# [PROBLEM DESCRIPTION]
Can you transcribe every entry word for word, skipping the images?

# [LISTED ENTRIES]
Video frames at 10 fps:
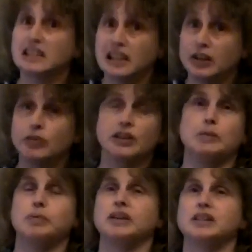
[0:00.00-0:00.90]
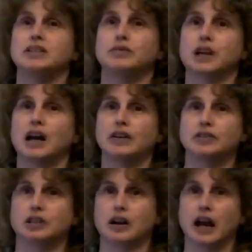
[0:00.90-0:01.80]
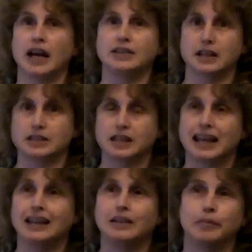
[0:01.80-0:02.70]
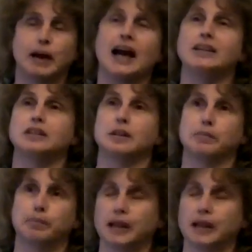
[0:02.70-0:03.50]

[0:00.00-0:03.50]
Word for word: literally billions of dollars in our assets to get them back to the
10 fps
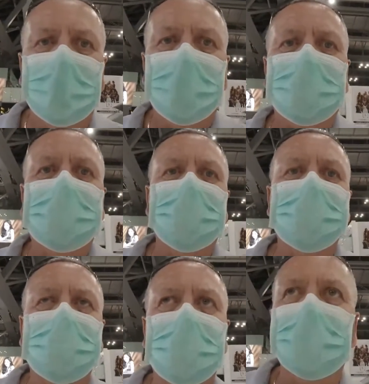I keep
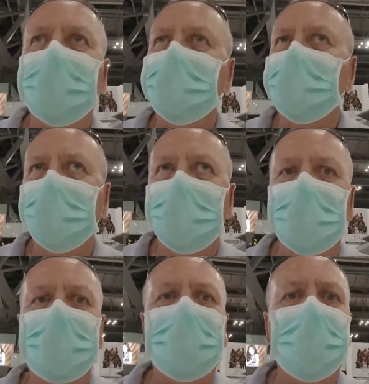saying every time
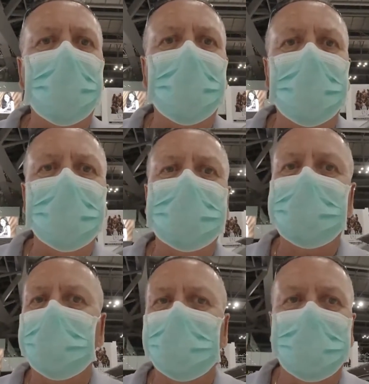I've flown with them, it's
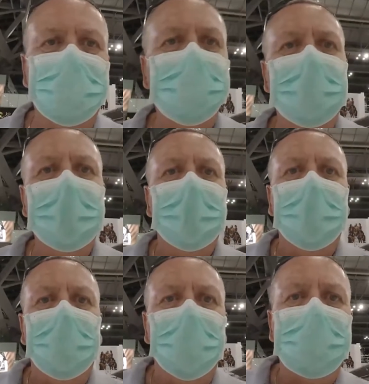been
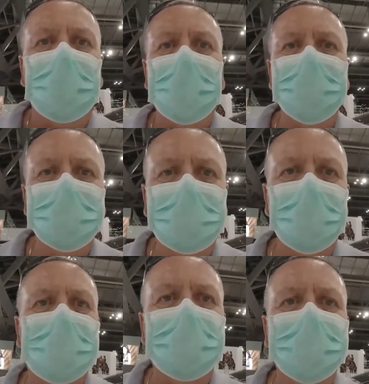no problems for
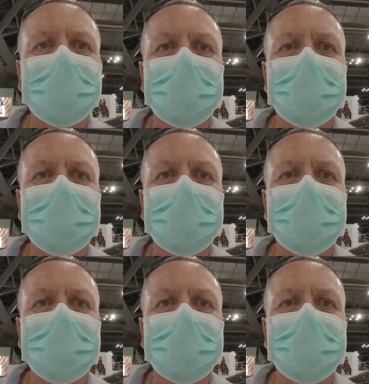me.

# [ANSWER TO THE PROBLEM]
Video frames at 10 fps:
[0:00.00-0:00.90]
[0:00.90-0:01.80]
[0:01.80-0:02.70]
[0:02.70-0:03.50]

[0:00.00-0:03.50]
Word for word: literally billions of dollars in our assets to get them back to the
10 fps
I keep
saying every time
I've flown with them, it's
been
no problems for
me.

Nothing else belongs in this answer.